17 Ballet Icons Who Are Changing the Face of Dance Today
Ballet has long suffered from a diversity problem. “Classical ballet celebrates pale princesses and fair swans,” Olivia Goldhill and Sarah Marsh wrote in The Guardian in 2012. “It’s a world where dancers cake their limbs in white powder, and where performers with darker skin don’t always feel welcome.”
“Ballet has a lily-white reputation,” Pointe Magazine reiterated this year.
Take one look at the dance landscape of the world’s most popular ballet companies and it’s not difficult to see that white men and women dominate the field. Before Misty Copeland, there hadn’t been a black soloist at the American Ballet Theater (ABT) for 20 years. Critics have taken notice, urging mainstream choreographers and directors to readdress their recruitment practices for black and Asian dancers.

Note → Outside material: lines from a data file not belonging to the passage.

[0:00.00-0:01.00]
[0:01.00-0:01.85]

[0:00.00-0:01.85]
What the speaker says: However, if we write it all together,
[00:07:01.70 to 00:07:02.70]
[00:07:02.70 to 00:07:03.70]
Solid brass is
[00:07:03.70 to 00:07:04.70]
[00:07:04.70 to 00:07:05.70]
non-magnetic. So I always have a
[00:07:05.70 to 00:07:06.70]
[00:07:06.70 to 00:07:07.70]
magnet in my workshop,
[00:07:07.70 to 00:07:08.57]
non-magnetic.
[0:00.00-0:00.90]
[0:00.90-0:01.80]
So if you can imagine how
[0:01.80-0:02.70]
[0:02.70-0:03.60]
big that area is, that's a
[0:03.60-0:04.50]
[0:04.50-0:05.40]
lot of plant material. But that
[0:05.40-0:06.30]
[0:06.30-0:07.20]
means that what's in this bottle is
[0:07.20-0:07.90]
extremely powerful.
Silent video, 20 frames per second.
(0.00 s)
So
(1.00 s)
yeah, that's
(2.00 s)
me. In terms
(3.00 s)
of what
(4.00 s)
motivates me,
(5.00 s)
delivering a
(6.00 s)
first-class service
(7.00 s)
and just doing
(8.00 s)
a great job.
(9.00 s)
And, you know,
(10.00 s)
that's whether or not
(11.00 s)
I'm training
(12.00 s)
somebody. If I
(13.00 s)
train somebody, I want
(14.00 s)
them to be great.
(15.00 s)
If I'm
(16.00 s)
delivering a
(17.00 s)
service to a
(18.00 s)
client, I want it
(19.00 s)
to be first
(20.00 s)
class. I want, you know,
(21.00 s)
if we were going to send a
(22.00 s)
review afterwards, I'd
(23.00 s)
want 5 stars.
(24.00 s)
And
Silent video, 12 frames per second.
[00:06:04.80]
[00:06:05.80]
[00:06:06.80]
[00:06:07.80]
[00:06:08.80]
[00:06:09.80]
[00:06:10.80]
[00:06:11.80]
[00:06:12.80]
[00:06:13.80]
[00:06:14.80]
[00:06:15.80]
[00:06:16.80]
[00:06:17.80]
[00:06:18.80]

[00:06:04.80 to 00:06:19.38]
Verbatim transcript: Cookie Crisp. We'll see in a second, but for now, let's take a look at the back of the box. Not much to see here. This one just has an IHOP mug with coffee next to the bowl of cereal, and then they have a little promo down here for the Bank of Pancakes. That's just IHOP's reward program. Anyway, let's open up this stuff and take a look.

Beyond race, ballet dancers have been held to tyrannical body standards. The sport is physically demanding to be sure, but the industry has had a reputation of favoring impossibly tall and thin figures over the muscular, athletic types. And retirement comes too early for most. “Dancers usually receive oblique indications that their time is up, like not being cast for roles they once danced or seeing younger dancers chosen in auditions,” Maroosha Muzafaar wrote in The Atlantic. “Most know that’s a sign to let go and move on to something else.”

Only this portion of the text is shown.